Wednesday, May 9, 2012

There is no spoon

Actually there are plenty of spoons at the American Indian Museum.

What is real? This question often vibrates a thread of thought in the crazy weave ongoing inside my head. I've been writing a lot about it lately, I know. Is it boring to wonder about this so often?

It isn't for me, apparently!

I'm aware that the people who consider me to be a few chips short of a fish dinner probably chuckle or at least smile when I pass on to them a message from one of my spirit guides. I don't get worked up when people make fun of me because of my experiences making fun of others. People in glass houses shouldn't throw stones, after all.

You should have seen the smirk on my face when the salesperson at the shop in Shepherdstown told me the crystal I bought was "seeded by the Lemurian people," and that the crystal was meant to be a teacher. But now that I've worked with it for awhile, I have to admit ... well ... I don't know about Lemuria, but the crystal does transmit something that seems a whole lot like wisdom. At least this is true in the Reyaverse.

When will I learn not to make fun of the things I know nothing about? I'm working on making my natural skepticism less derisive.

But what I'm thinking about this morning is the way in which my somewhat unique view of what's real sometimes blinds me to truths that would be obvious to those whose world views are grounded in societal standards of health. What I'm saying is, sometimes I don't recognize mental illness in others. I see a psychic disruption or sometimes an influx of so much psychic information that the person is overwhelmed. This was the case with a client of mine a few years ago who eventually committed suicide. I referred him to two therapists, by the way, as well as to the Sufi acupuncturist, but in the end he drowned on his delusions. None of us were able to help him.

My father suffered from a variety of mental illnesses, hence that condition seems "normal" to me. I, too, have been crazy as a loon at times in my life. No wonder it seems normal! Sometimes I see the problems in my clients but believe I can address them energetically. I can't remember a time when this approach ever worked or helped anyone. And yet I have persisted in trying, in tandem with recommending that these clients seek healing from a variety of sources. I always recommend psychotherapy. It saved my life! But with clients who have truly gone round the bend, I have not ever been of help. There's something in my approach that actually eggs them on.

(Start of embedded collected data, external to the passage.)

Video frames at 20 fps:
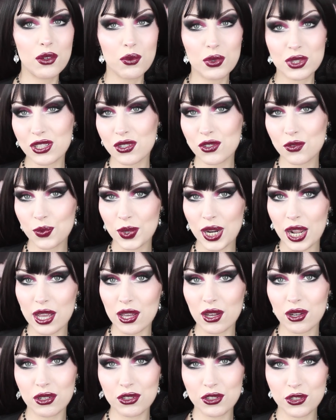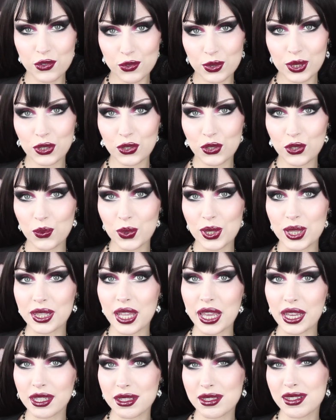which is what I usually do with
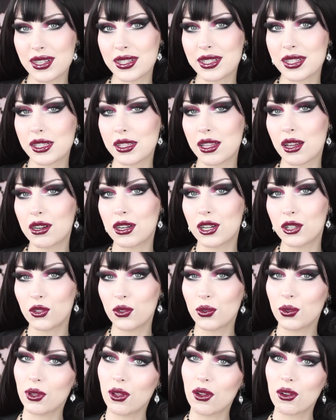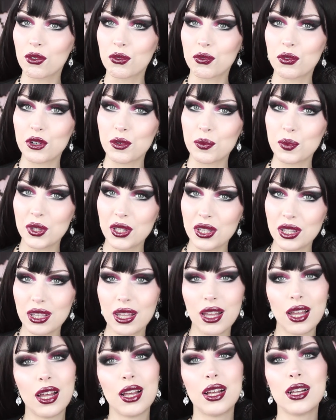necklaces that are too long for me.
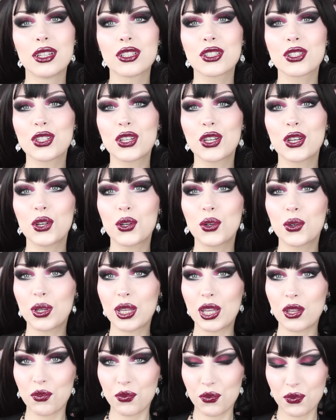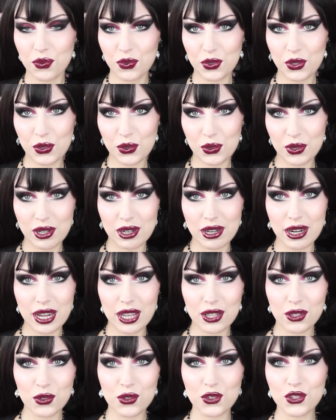So if you are
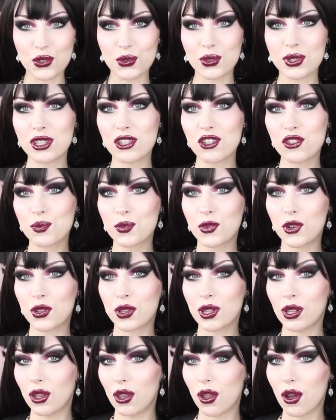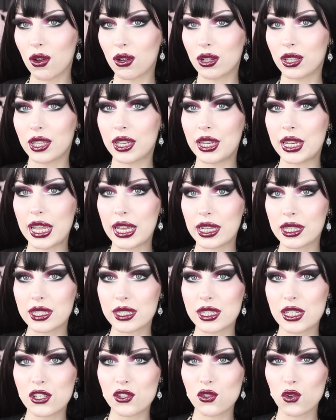into chokers more than long
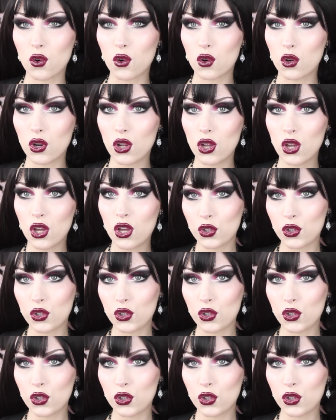necklaces, or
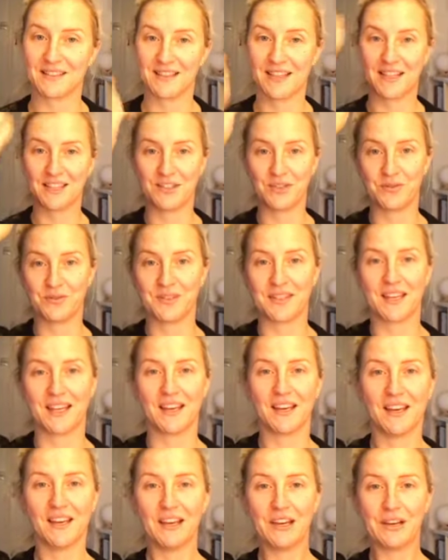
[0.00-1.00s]
And as you think,
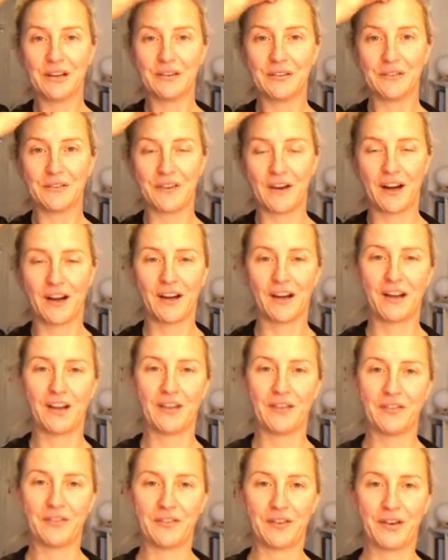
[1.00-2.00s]

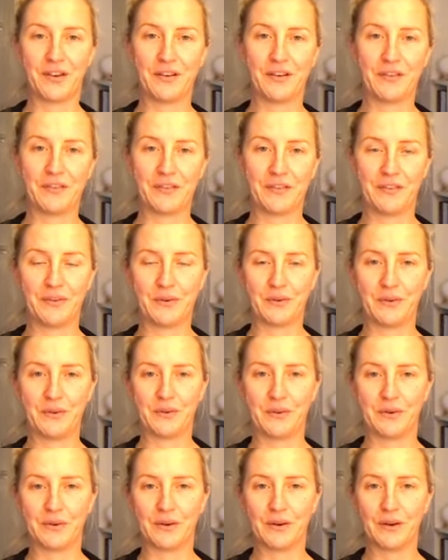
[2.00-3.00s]
5,
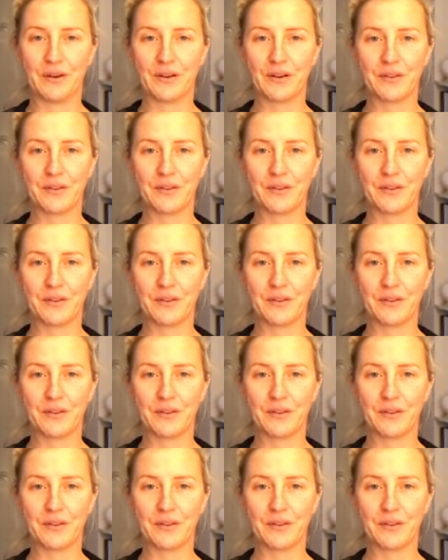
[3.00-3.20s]
4,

It's interesting - and sobering - to think about.

What does seem to help is when I teach basic skills like grounding, centering, breathing and such to people who are mentally stable. It gives them tools to use should they veer off into confusion, depression, mania or delusion. These skills have helped me countless times over the years. I thank God for my great teachers! I could be a hot mess, but I'm not. I'm a little crazy, but harmless for the most part.

I'm thinking about teaching a meditation class. I'm telling my clients to stand up straight, get enough sleep, move around. I know how to do soul retrievals, but lately I'm realizing I should leave the fancy aspects of psychic healing to those who are more clear about what is and what is not "normal." I'm not qualified to help those who are drowning. It's a revelation!

There is no spoon, but we have to live as if there is, as if that spoon is solid and reliable. Otherwise, we are lost. This seems obvious to me, but I'm really getting that it isn't obvious to everyone, and that my best work is with those who are more or less on the same page.

Today I'll stand up straight, breathe, drink a lot of water. In a little while I'll be on the Sufi acupuncturist's table. After that I'll see a client who is definitely not off her rocker. I look forward to it!



ellen abbott said...

Why do they call it the American Indian Museum instead of the Native American Museum?

What is mental illness anyway? Some is extreme, I suppose, like in those that succumb and do themselves in. But if we all create our own reality, how is it that ours is more real than theirs? That we say, you are mentally ill. Maybe in their reality, we are the mentally ill ones.

Reya Mellicker said...

Indians, by and large, hate being called Native Americans. They feel it is pretentious and makes the rest of us feel better.

Reya Mellicker said...

Ellen Im talking about those who can not function day to day, who are paranoid and delusional.

ellen abbott said...

Really? I thought they didn't like being called Indians. Goes to show how much I don't know. So how do they prefer being referred to?

I know some people suffer terribly by the way their brain/mind functions and I wasn't trying to make light of that.

Reya Mellicker said...

They don't like the terms white people invent for them.

C.M. Jackson said...

Love your writIng and your thoughtful approach to the journey of who you are and the search for meaning. Thank you.